▸ What to do
Could you restate every entry word for word, minus the pictures?

[Dataset items]
#####

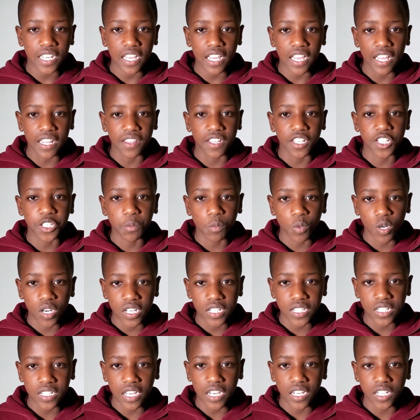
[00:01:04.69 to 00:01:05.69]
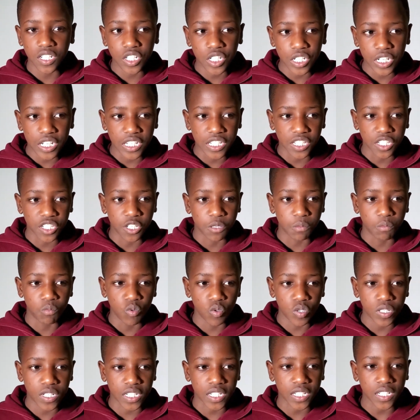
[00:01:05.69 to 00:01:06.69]
and the smallest country is
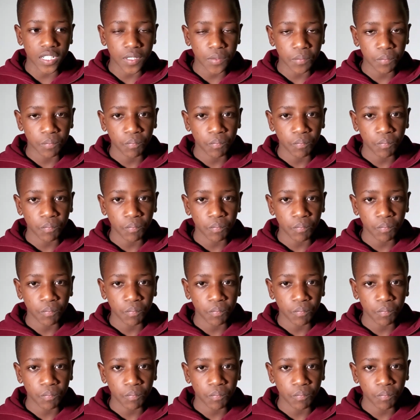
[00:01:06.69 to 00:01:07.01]
Djibouti.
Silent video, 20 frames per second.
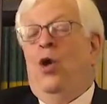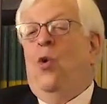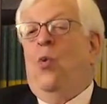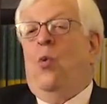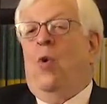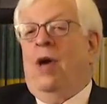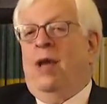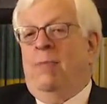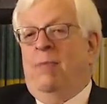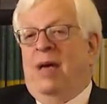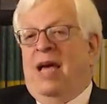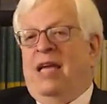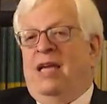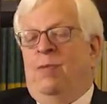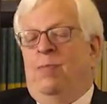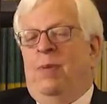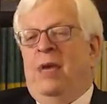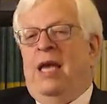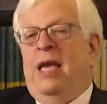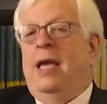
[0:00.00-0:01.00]
One
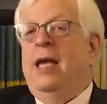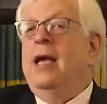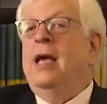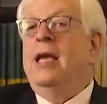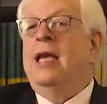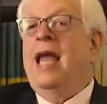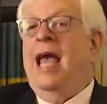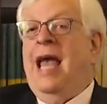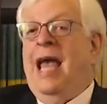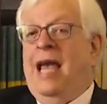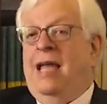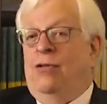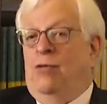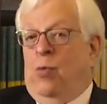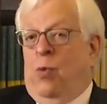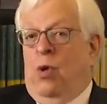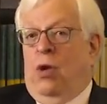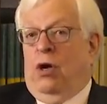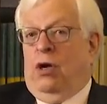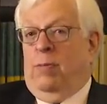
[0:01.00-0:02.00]
might be an
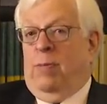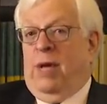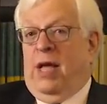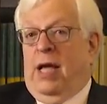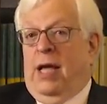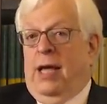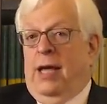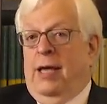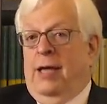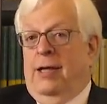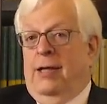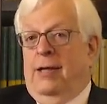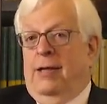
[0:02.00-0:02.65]
ant walked by.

#####

▸ Your response
[00:01:04.69 to 00:01:05.69]
[00:01:05.69 to 00:01:06.69]
and the smallest country is
[00:01:06.69 to 00:01:07.01]
Djibouti.
Silent video, 20 frames per second.
[0:00.00-0:01.00]
One
[0:01.00-0:02.00]
might be an
[0:02.00-0:02.65]
ant walked by.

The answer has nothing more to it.